Industry-Specific GuidesDOC-INDUSTRY-CONSTRUC

Construction ERP: Project Accounting

ERP requirements for construction and contracting, including job costing, progress billing, retention management, certified payroll, and the unique financial management needs of project-based construction.

12 min read
2,600 words
Updated 2026-02-24

Construction Is Project-Based#

Construction and contracting businesses are fundamentally project-based. Every job is unique, with its own budget, timeline, and profitability. ERP systems for construction must excel at project accounting.

Core Construction Requirements#

Job Costing#

Job costing is the foundation of construction ERP:

Cost categories: - Labour - Materials - Equipment - Subcontractors - Overhead

Cost tracking: - By project - By phase/stage - By cost type - By responsibility

Budget vs actual: Real-time comparison to budget.

Progress Billing#

Construction billing differs from standard invoicing:

Progress claims: Billing based on completion percentage.

Schedule of values: Detailed breakdown of contract value.

Retention: Amounts withheld until completion.

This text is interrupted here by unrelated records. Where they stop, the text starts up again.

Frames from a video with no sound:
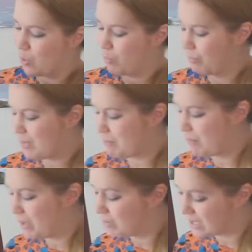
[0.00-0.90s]
We'll be
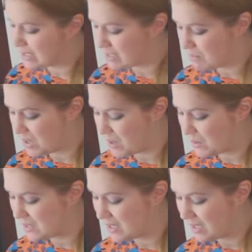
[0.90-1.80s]
building some of
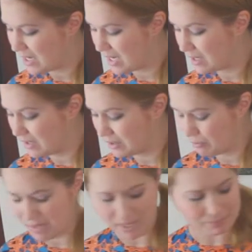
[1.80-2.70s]
those in a little
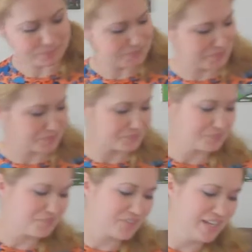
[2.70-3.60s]
bit.
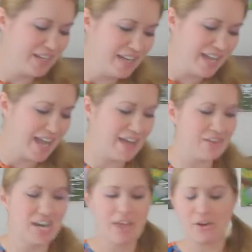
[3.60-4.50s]
I
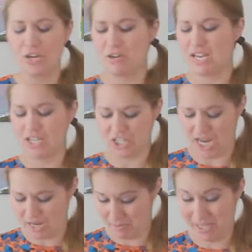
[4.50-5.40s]
have another unique
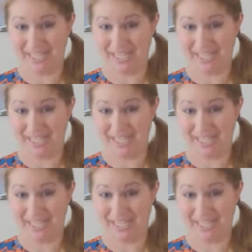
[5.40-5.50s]
shape.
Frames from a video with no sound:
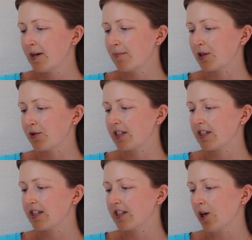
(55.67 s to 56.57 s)
But
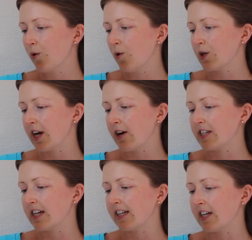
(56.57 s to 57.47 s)
Tristan is no ordinary
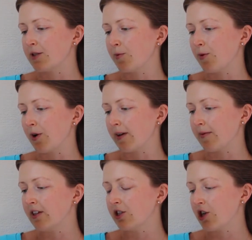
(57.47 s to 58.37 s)
teenage boy,
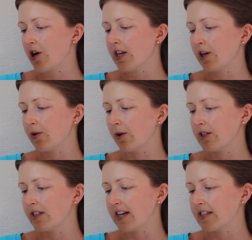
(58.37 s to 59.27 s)
and the journey across
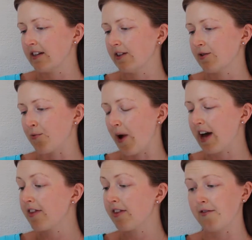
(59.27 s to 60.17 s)
the desolate,
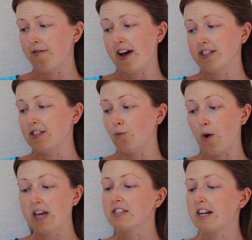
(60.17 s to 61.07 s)
wraith-infested
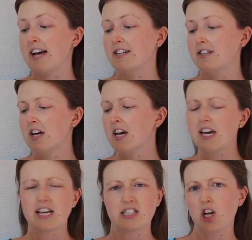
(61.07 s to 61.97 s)
wasteland
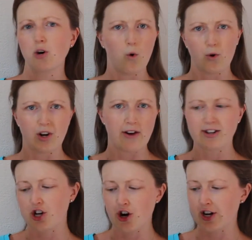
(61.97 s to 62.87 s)
is no
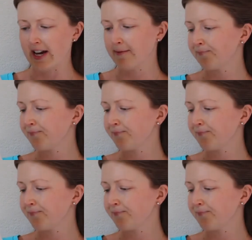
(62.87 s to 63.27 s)
ordinary journey.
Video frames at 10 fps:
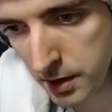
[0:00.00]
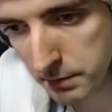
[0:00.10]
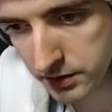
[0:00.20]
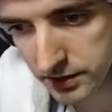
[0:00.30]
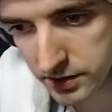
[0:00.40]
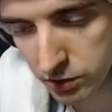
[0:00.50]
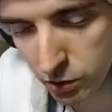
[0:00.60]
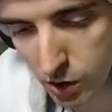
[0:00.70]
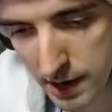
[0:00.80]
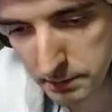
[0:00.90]
but since this
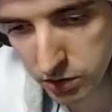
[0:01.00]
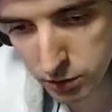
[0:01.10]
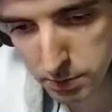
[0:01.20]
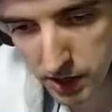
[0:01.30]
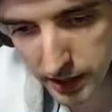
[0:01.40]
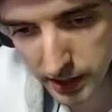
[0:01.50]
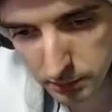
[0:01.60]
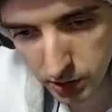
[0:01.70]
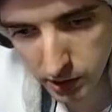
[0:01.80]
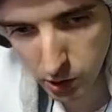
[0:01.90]
crab is spawning,
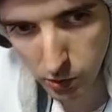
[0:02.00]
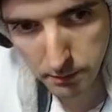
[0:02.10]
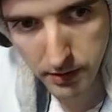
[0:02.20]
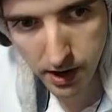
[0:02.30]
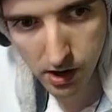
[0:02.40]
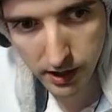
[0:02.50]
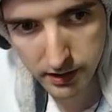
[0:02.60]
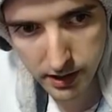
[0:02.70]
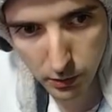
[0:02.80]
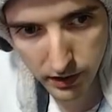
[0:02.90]
I'm gonna go up there
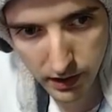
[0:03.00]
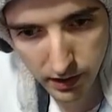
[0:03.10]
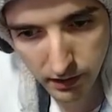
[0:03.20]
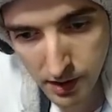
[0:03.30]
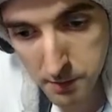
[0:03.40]
and deal with it.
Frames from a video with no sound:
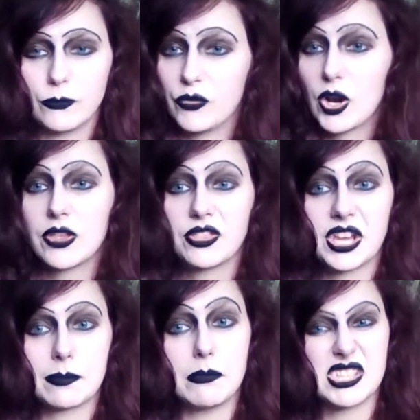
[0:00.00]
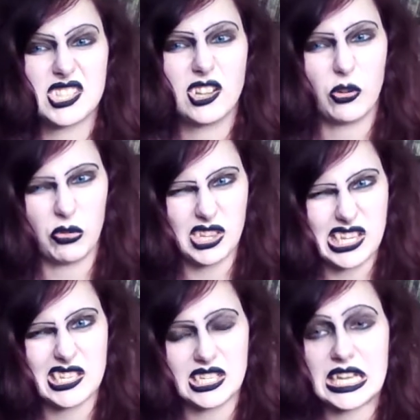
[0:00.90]
Very thick, muscular,
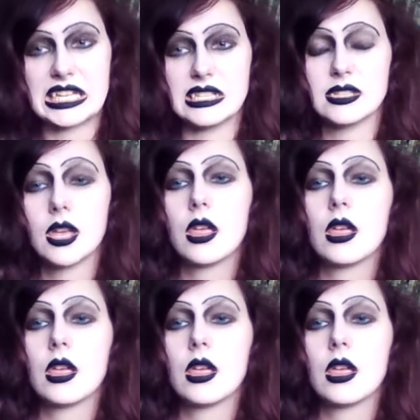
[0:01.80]
lean kitties.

Change orders: Adjustments to original contract.

Retention Management#

Retention protects project owners:

Retention percentage: Typically 5-10% of claim.

Release timing: Upon practical completion, defects period.

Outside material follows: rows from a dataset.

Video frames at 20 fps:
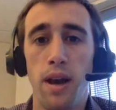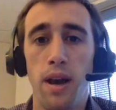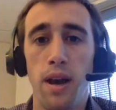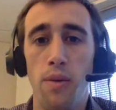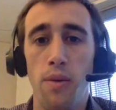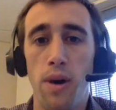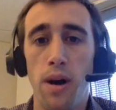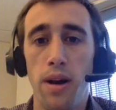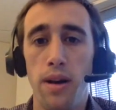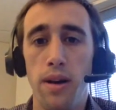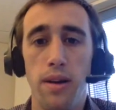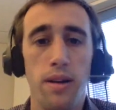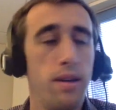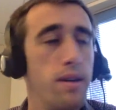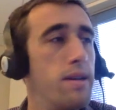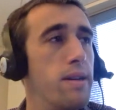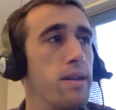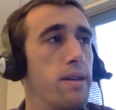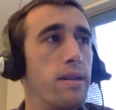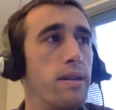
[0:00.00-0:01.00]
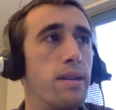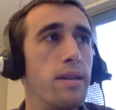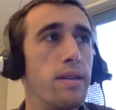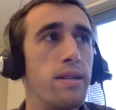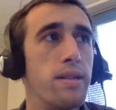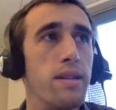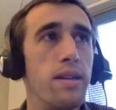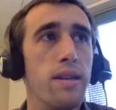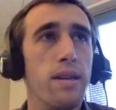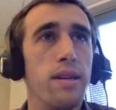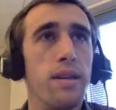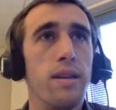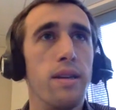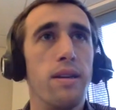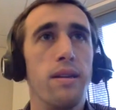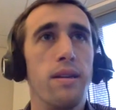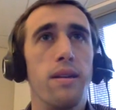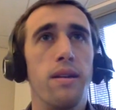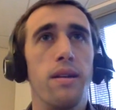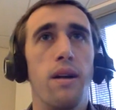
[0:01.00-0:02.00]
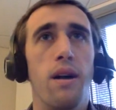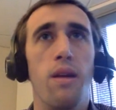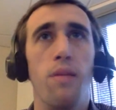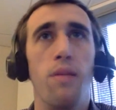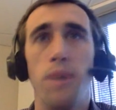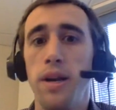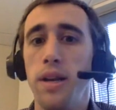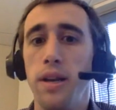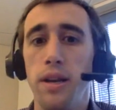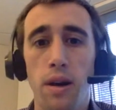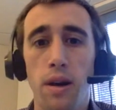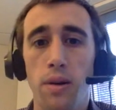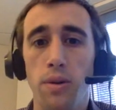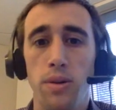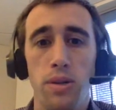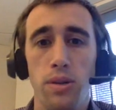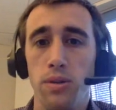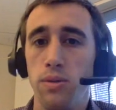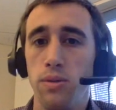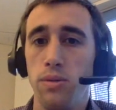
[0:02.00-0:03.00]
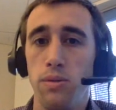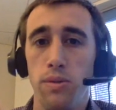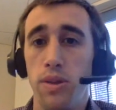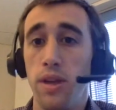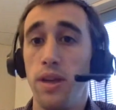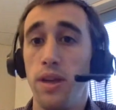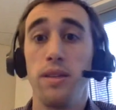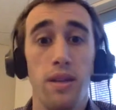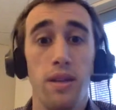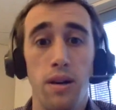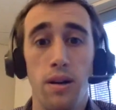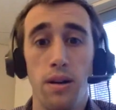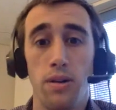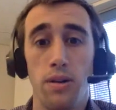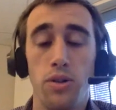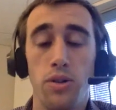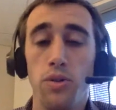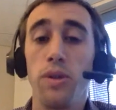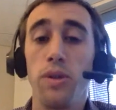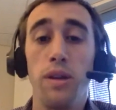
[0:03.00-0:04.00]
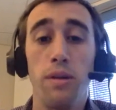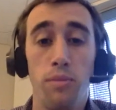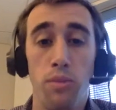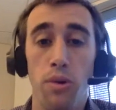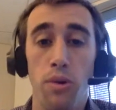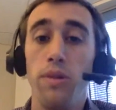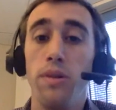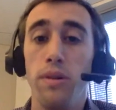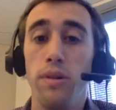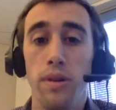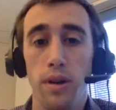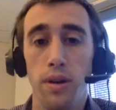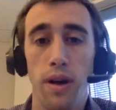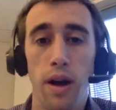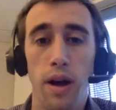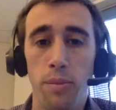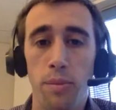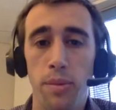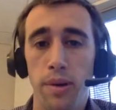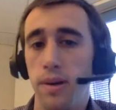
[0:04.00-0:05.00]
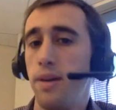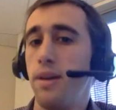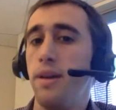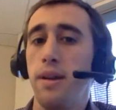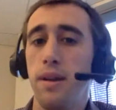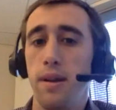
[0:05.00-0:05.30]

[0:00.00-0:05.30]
And I want to see our money go to things that are truly important, helping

Tracking: Retention receivable by project.

Commitment Accounting#

Construction requires commitment tracking:

Purchase orders: Committed costs for materials.

Subcontract agreements: Committed costs for subcontractors.

Budget impact: Committed vs actual vs budget.

Construction-Specific Functionality#

Certified Payroll#

Government contracts require certified payroll:

Prevailing wage: Wage rates by trade classification.

Fringe benefits: Benefit calculation and reporting.

Reporting: Weekly certified payroll reports.

Union Requirements#

Union construction has additional requirements:

Craft classification: Worker classification by trade.

Benefit funds: Contributions to union funds.

Reporting: Union reporting requirements.

Equipment Management#

Construction equipment is a significant asset:

Utilisation tracking: Equipment usage by project.

Maintenance scheduling: Preventive maintenance.

Cost allocation: Equipment costs to projects.

Depreciation: Asset accounting.

Subcontractor Management#

Subcontractors are a major cost component:

Pre-qualification: Subcontractor vetting.

Insurance tracking: Certificate management.

Payment management: Subcontractor payments.

Retention: Retention from subcontractor payments.

Financial Reporting#

Work in Progress (WIP)#

WIP reports show project status:

Contract value: Total contract amount.

Costs to date: Actual costs incurred.

Earned revenue: Revenue recognised.

Backlog: Remaining contract value.

Percentage of Completion#

Revenue recognition for long-term contracts:

Cost-to-cost: Based on costs incurred.

Units delivered: Based on physical progress.

Survey of work: Based on engineering assessment.

Over/Under Billing#

Billing compared to revenue recognition:

Over billing: Billed more than earned.

Under billing: Earned more than billed.

NZ/AU Considerations#

New Zealand#

Construction Contracts Act: Payment rules and adjudication.

Health and safety: Site safety requirements.

Building Code: Compliance requirements.

Australia#

Security of Payment: Payment claim requirements vary by state.

Building codes: National Construction Code.

Industrial relations: Fair Work requirements.

Vendor Landscape#

Enterprise#

SAP: Comprehensive, complex implementation.

Oracle: Strong project accounting.

Trimble: Construction-specific (Viewpoint, Prolog).

Mid-Market#

Sage: Popular in construction (300 Construction, 100 Contractor).

Foundation: Construction-focused.

CMiC: Construction-specific.

Local Options#

Jobpac: Australian construction software.

RedTeam: Construction management.

Implementation Considerations#

Project Structure#

Design project structure carefully:

Project levels: Project, phase, task.

Cost structure: Standard cost categories.

Reporting structure: Company, division, region.

Integration#

Construction ERP typically integrates with:

Estimating: Estimate to project budget.

Scheduling: Schedule to project timeline.

Field operations: Field data collection.

Document management: Project documentation.

Change Management#

Construction organisations have unique change challenges:

Field operations: Remote workers, multiple sites.

Union environment: Workforce considerations.

Project teams: Temporary project organisations.

Conclusion: Construction ERP Is Specialised#

Construction ERP is not general ERP with job costing added. It requires deep functionality for project-based financial management, retention, certified payroll, and construction-specific reporting.